Your answer must be an exact copy of the entries below, with no pictures in it.
[Opening Records shown section]
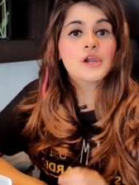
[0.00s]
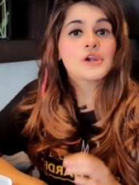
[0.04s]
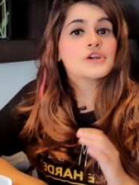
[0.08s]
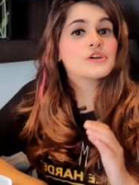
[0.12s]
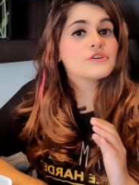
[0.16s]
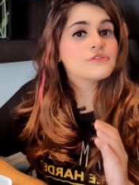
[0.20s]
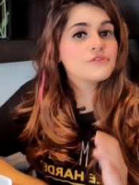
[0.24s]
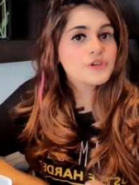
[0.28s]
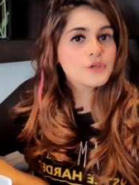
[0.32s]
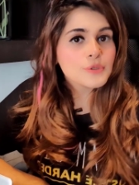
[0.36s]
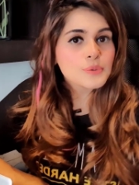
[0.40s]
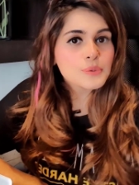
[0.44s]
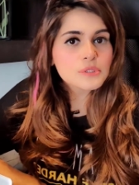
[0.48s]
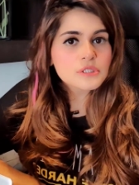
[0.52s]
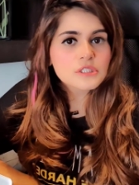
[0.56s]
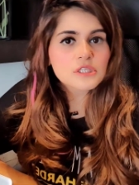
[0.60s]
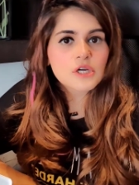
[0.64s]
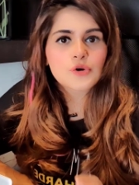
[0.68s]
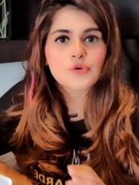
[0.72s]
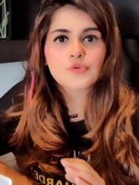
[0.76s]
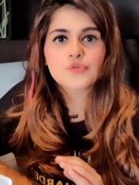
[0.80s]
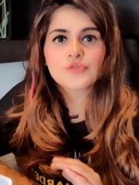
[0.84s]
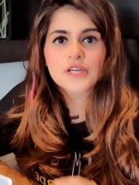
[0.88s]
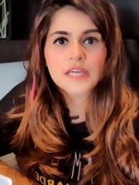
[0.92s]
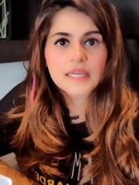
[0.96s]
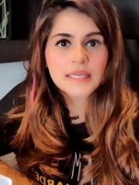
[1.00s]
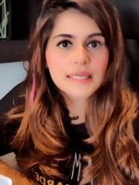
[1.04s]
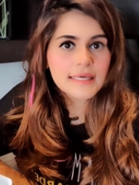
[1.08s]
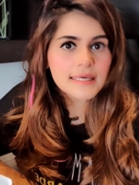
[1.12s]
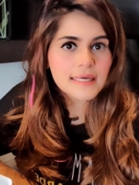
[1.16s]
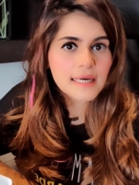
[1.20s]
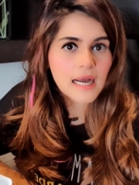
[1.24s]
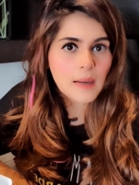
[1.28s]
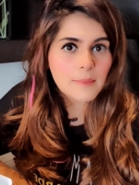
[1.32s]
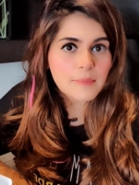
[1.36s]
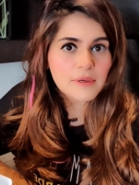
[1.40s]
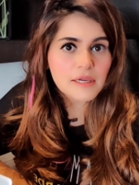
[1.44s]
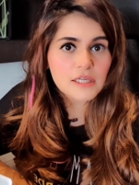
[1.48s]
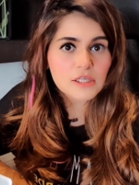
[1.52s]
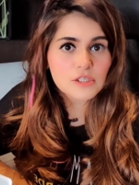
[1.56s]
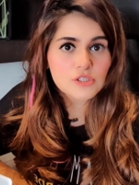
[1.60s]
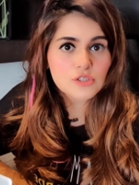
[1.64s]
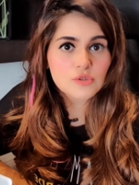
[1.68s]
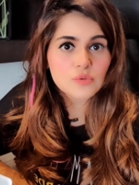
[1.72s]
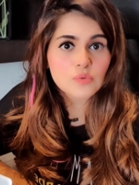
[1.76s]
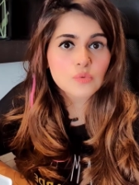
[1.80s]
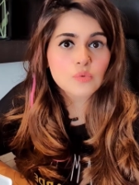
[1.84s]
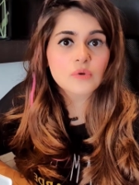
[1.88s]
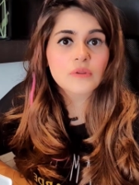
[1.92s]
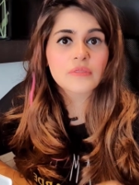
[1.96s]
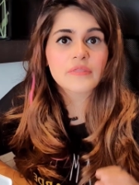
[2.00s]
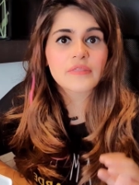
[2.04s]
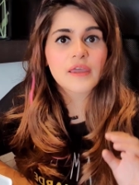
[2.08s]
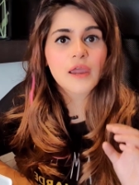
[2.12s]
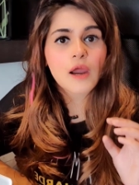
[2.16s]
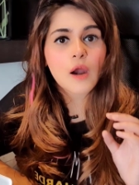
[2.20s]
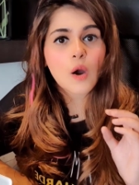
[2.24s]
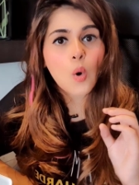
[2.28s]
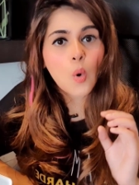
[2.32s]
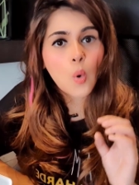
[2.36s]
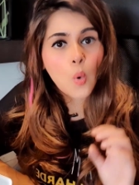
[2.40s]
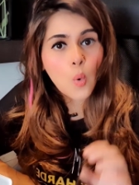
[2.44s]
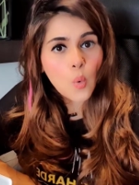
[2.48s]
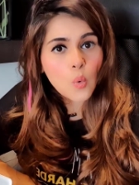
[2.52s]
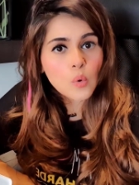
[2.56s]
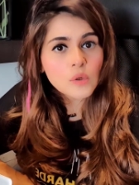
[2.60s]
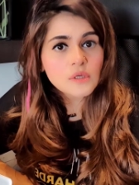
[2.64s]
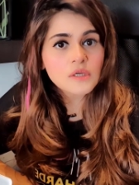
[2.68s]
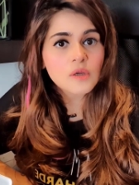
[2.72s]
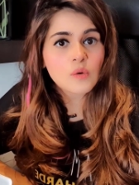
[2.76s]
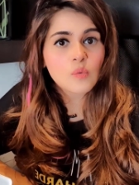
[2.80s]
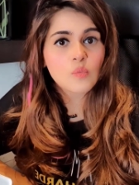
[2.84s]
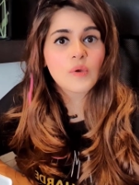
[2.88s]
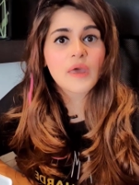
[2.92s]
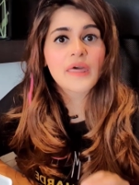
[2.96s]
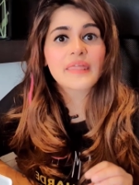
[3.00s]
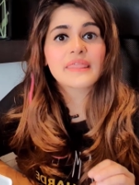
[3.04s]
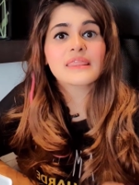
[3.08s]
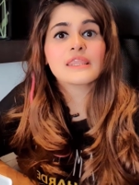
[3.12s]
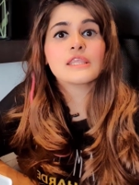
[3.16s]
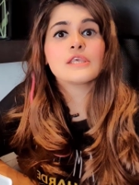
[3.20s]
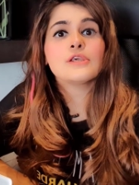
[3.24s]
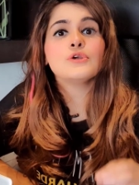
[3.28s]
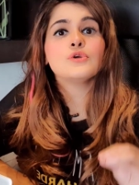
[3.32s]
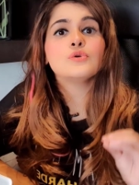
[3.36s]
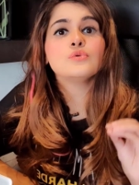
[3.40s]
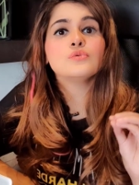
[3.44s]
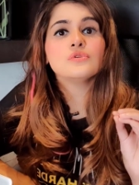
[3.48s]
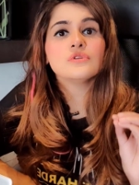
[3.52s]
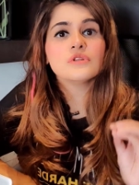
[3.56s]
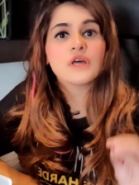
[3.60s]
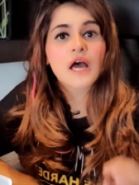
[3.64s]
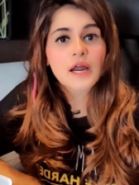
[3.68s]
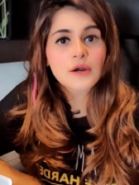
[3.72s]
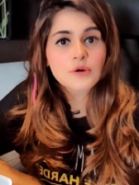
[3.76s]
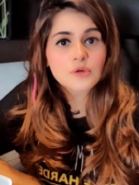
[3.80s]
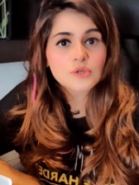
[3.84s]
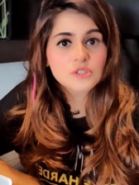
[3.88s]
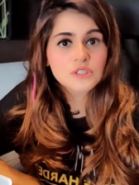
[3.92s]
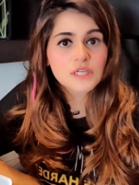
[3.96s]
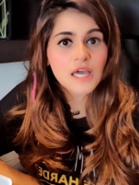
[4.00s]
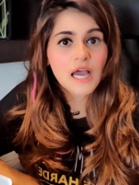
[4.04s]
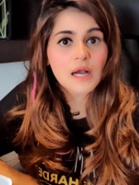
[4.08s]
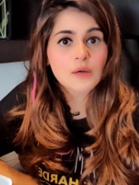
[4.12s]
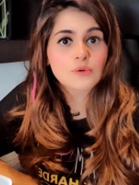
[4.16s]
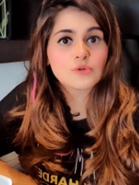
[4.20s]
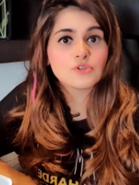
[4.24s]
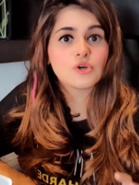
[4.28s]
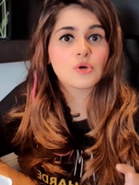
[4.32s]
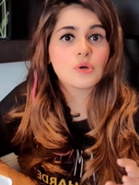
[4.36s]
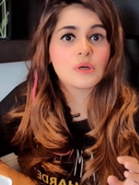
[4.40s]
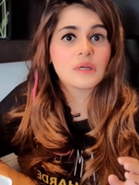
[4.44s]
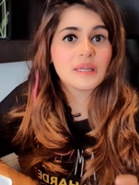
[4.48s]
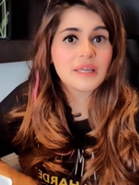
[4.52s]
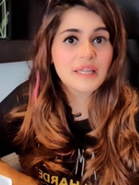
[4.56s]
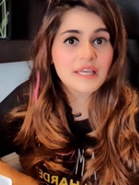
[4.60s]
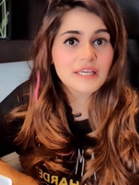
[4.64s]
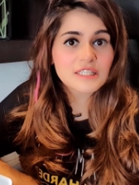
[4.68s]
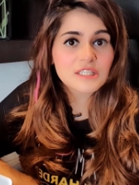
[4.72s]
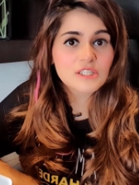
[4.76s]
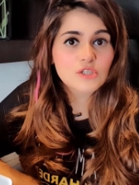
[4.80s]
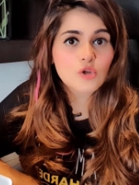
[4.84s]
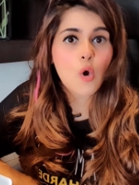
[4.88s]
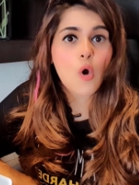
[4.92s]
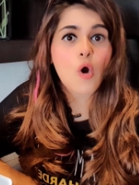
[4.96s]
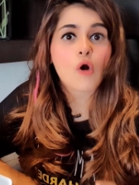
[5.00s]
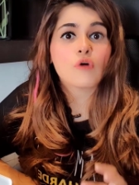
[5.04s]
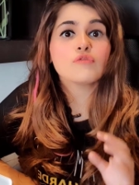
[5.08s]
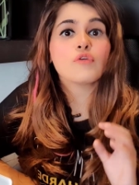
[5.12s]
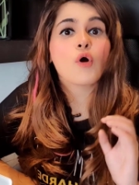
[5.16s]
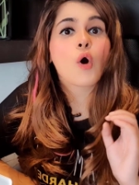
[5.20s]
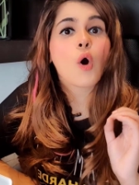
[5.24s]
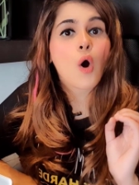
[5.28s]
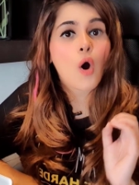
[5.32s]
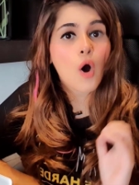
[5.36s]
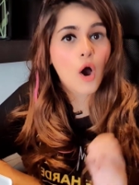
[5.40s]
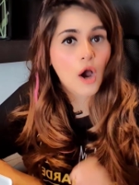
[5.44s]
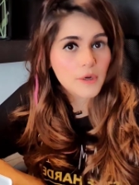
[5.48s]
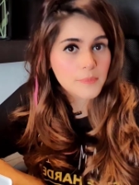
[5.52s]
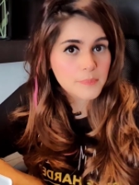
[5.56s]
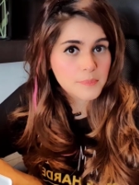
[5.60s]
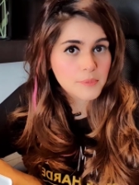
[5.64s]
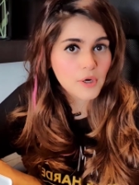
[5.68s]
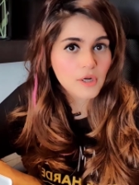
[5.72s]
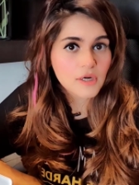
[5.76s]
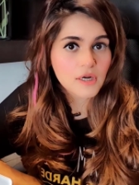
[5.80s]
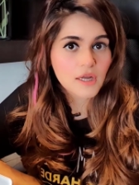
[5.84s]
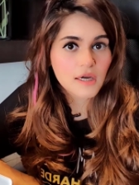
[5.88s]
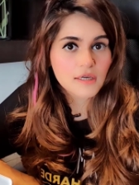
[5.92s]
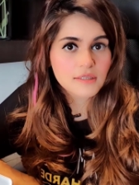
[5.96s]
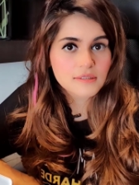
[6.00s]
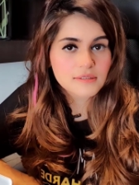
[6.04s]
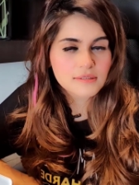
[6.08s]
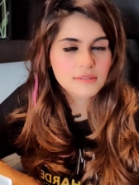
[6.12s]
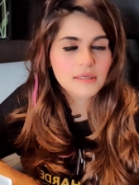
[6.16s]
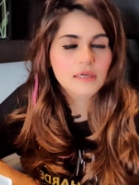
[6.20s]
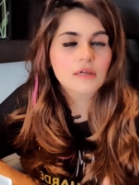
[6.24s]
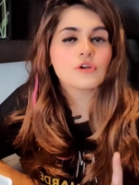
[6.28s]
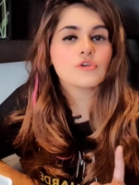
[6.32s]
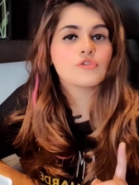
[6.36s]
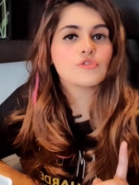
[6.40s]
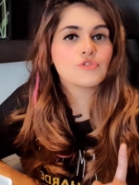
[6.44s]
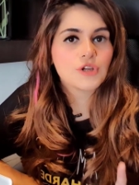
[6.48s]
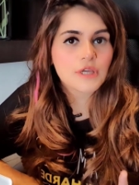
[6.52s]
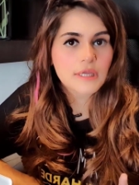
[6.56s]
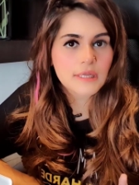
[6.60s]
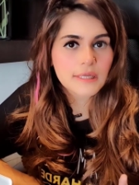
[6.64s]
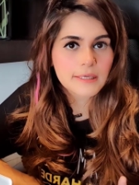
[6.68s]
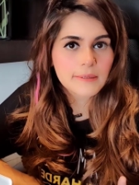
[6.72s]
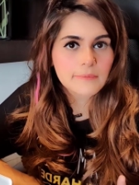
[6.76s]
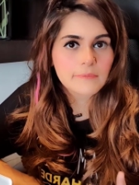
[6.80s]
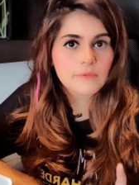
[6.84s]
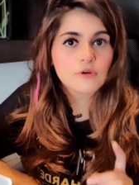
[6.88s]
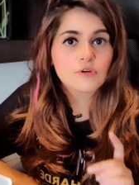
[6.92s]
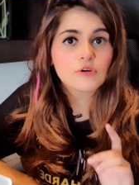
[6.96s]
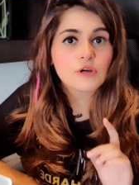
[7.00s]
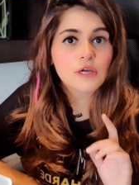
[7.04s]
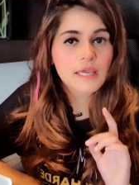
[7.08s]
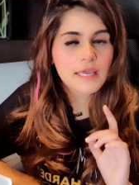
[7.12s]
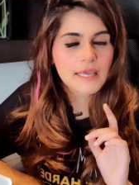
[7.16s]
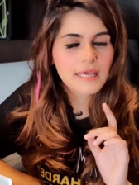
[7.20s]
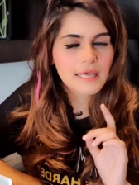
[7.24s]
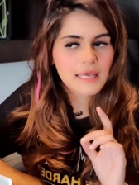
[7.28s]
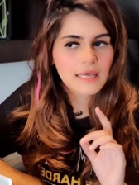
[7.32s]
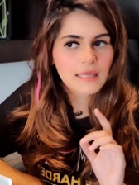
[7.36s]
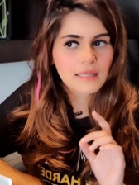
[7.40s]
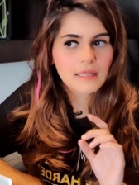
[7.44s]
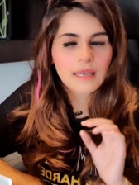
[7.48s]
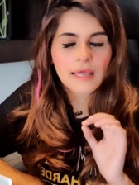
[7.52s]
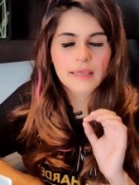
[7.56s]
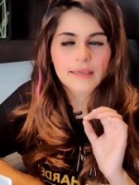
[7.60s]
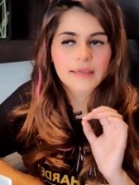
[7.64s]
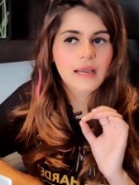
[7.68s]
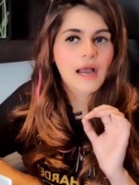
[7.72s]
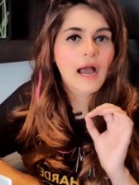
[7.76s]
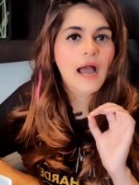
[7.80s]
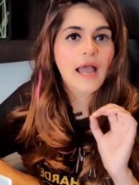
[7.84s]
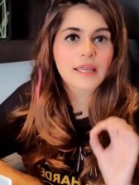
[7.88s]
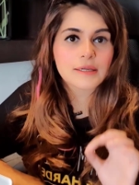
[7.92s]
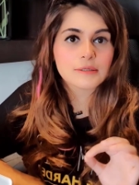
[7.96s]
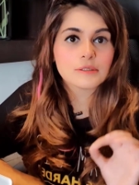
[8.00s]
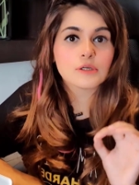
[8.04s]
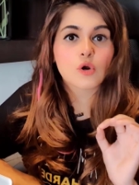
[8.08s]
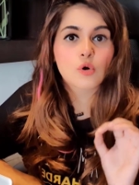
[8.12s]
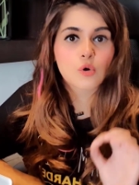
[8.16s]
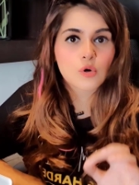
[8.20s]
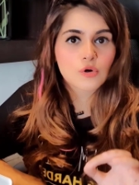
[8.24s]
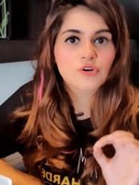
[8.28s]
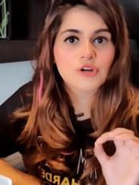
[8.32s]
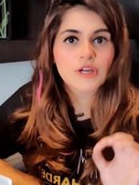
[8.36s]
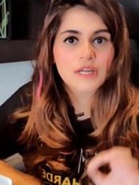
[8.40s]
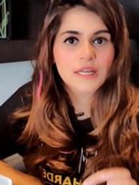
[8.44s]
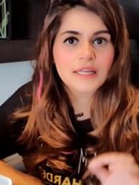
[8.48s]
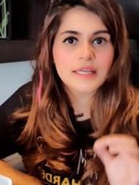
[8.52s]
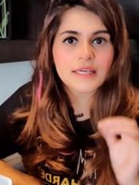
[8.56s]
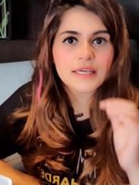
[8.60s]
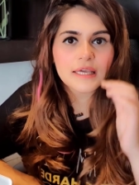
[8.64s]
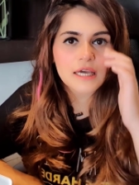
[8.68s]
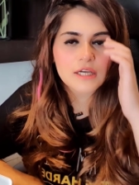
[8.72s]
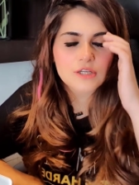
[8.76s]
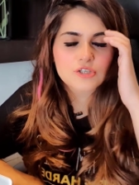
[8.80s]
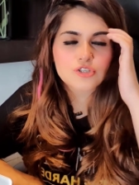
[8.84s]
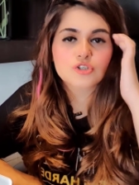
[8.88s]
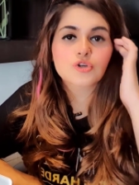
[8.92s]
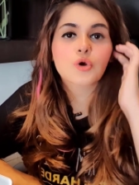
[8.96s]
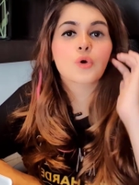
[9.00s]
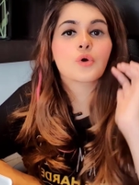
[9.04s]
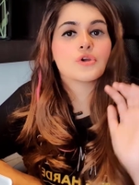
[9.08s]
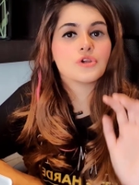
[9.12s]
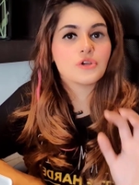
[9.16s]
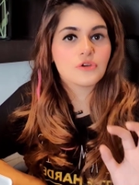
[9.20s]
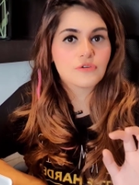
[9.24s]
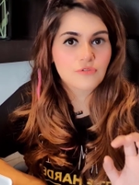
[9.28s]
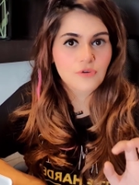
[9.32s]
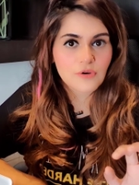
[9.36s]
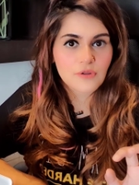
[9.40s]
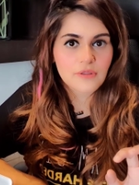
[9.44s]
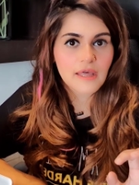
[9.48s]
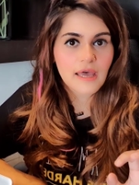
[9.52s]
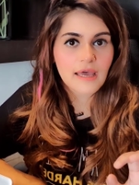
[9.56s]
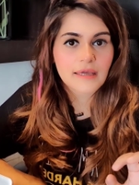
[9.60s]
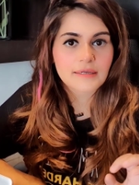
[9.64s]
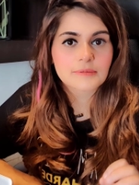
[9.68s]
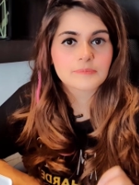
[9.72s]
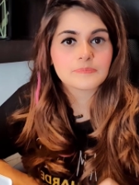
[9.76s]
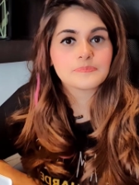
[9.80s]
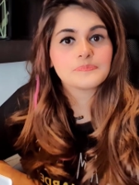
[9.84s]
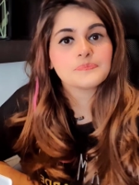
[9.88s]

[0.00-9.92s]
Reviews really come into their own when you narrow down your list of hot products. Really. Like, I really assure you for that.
[Closing Records shown section]
_Output of the task_:
[0.00s]
[0.04s]
[0.08s]
[0.12s]
[0.16s]
[0.20s]
[0.24s]
[0.28s]
[0.32s]
[0.36s]
[0.40s]
[0.44s]
[0.48s]
[0.52s]
[0.56s]
[0.60s]
[0.64s]
[0.68s]
[0.72s]
[0.76s]
[0.80s]
[0.84s]
[0.88s]
[0.92s]
[0.96s]
[1.00s]
[1.04s]
[1.08s]
[1.12s]
[1.16s]
[1.20s]
[1.24s]
[1.28s]
[1.32s]
[1.36s]
[1.40s]
[1.44s]
[1.48s]
[1.52s]
[1.56s]
[1.60s]
[1.64s]
[1.68s]
[1.72s]
[1.76s]
[1.80s]
[1.84s]
[1.88s]
[1.92s]
[1.96s]
[2.00s]
[2.04s]
[2.08s]
[2.12s]
[2.16s]
[2.20s]
[2.24s]
[2.28s]
[2.32s]
[2.36s]
[2.40s]
[2.44s]
[2.48s]
[2.52s]
[2.56s]
[2.60s]
[2.64s]
[2.68s]
[2.72s]
[2.76s]
[2.80s]
[2.84s]
[2.88s]
[2.92s]
[2.96s]
[3.00s]
[3.04s]
[3.08s]
[3.12s]
[3.16s]
[3.20s]
[3.24s]
[3.28s]
[3.32s]
[3.36s]
[3.40s]
[3.44s]
[3.48s]
[3.52s]
[3.56s]
[3.60s]
[3.64s]
[3.68s]
[3.72s]
[3.76s]
[3.80s]
[3.84s]
[3.88s]
[3.92s]
[3.96s]
[4.00s]
[4.04s]
[4.08s]
[4.12s]
[4.16s]
[4.20s]
[4.24s]
[4.28s]
[4.32s]
[4.36s]
[4.40s]
[4.44s]
[4.48s]
[4.52s]
[4.56s]
[4.60s]
[4.64s]
[4.68s]
[4.72s]
[4.76s]
[4.80s]
[4.84s]
[4.88s]
[4.92s]
[4.96s]
[5.00s]
[5.04s]
[5.08s]
[5.12s]
[5.16s]
[5.20s]
[5.24s]
[5.28s]
[5.32s]
[5.36s]
[5.40s]
[5.44s]
[5.48s]
[5.52s]
[5.56s]
[5.60s]
[5.64s]
[5.68s]
[5.72s]
[5.76s]
[5.80s]
[5.84s]
[5.88s]
[5.92s]
[5.96s]
[6.00s]
[6.04s]
[6.08s]
[6.12s]
[6.16s]
[6.20s]
[6.24s]
[6.28s]
[6.32s]
[6.36s]
[6.40s]
[6.44s]
[6.48s]
[6.52s]
[6.56s]
[6.60s]
[6.64s]
[6.68s]
[6.72s]
[6.76s]
[6.80s]
[6.84s]
[6.88s]
[6.92s]
[6.96s]
[7.00s]
[7.04s]
[7.08s]
[7.12s]
[7.16s]
[7.20s]
[7.24s]
[7.28s]
[7.32s]
[7.36s]
[7.40s]
[7.44s]
[7.48s]
[7.52s]
[7.56s]
[7.60s]
[7.64s]
[7.68s]
[7.72s]
[7.76s]
[7.80s]
[7.84s]
[7.88s]
[7.92s]
[7.96s]
[8.00s]
[8.04s]
[8.08s]
[8.12s]
[8.16s]
[8.20s]
[8.24s]
[8.28s]
[8.32s]
[8.36s]
[8.40s]
[8.44s]
[8.48s]
[8.52s]
[8.56s]
[8.60s]
[8.64s]
[8.68s]
[8.72s]
[8.76s]
[8.80s]
[8.84s]
[8.88s]
[8.92s]
[8.96s]
[9.00s]
[9.04s]
[9.08s]
[9.12s]
[9.16s]
[9.20s]
[9.24s]
[9.28s]
[9.32s]
[9.36s]
[9.40s]
[9.44s]
[9.48s]
[9.52s]
[9.56s]
[9.60s]
[9.64s]
[9.68s]
[9.72s]
[9.76s]
[9.80s]
[9.84s]
[9.88s]

[0.00-9.92s]
Reviews really come into their own when you narrow down your list of hot products. Really. Like, I really assure you for that.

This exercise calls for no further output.